- Directed by: Yaniv Rokah
- Written by: Yaniv Rokah
- Produced by: Elliot V. Kotek Michael Pelico Michael Shamberg
- Starring: Zach Galifianakis Stan Fox Marie Haist (Mimi)
- Cinematography: Andrew Fox
- Edited by: Ally Garrett
- Music by: Ron Passaro
- Distributed by: XLrator Media
- Release dates: March 27, 2015 (Vail Film Festival); May 2016;
- Running time: 76 minutes
- Country: United States
- Language: English

= Queen Mimi =

Documentary film about the life of Marie Haist

Queen Mimi is a 2015 documentary film about the life of Marie "Mimi" Haist, an octogenarian homeless woman who lived in a Santa Monica laundromat for 18 years, directed by Yaniv Rokah and produced by Elliot V. Kotek.

== Release==
The film was selected for the Sarasota Film Festival. In May 2016, XLrator Media released the film worldwide.

== Cast ==
- Mimi as Herself
- Zach Galifianakis as Himself
- Stan Fox as Himself

===Awards and nominations===

| Year | Award | Festival | Result |
|---|---|---|---|
| 2015 | Best Documentary | Manhattan Film Festival | Won |
| 2015 | Spirit Award | Chagrin Documentary Film Festival | Won |
| 2015 | Spirit Award | Hot Springs Documentary Film Festival | Won |
| 2015 | Best Director Award | St Tropez International Film Festival | Won |

==Soundtrack==
Queen Mimi is a 2016 soundtrack album from the documentary containing a song by Grammy Award nominee Deana Carter titled "Celebrate Life", written by Ralph Stevens and Deana Carter.

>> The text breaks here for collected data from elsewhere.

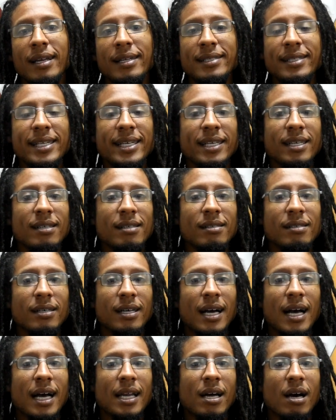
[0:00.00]
let's take a
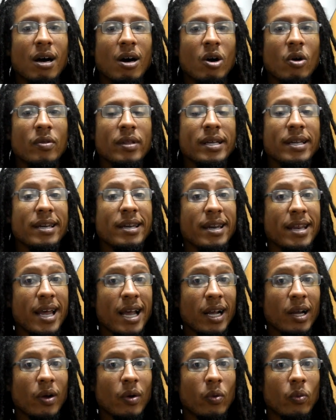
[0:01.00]
look at how the
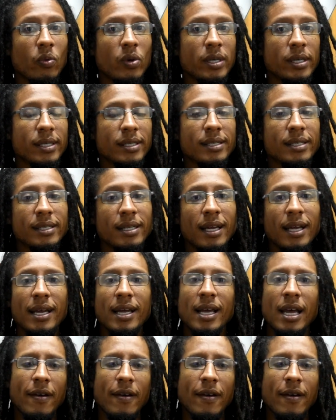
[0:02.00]
neck works.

==Relationship to Zach Galifianakis==
Zach Galifianakis befriended Haist decades before the release of the documentary, paying her rent until her death for much of this duration despite not yet achieving widespread fame and fortune as a comic for much of this time. Haist had been rendered homeless in her 50s as a result of a divorce with her husband who had been unfaithful. Galifianakis maintained a close friendship with Haist, once taking her as a date on the red carpet for his movie The Hangover in 2009.

Haist died in 2021 at the age of 95.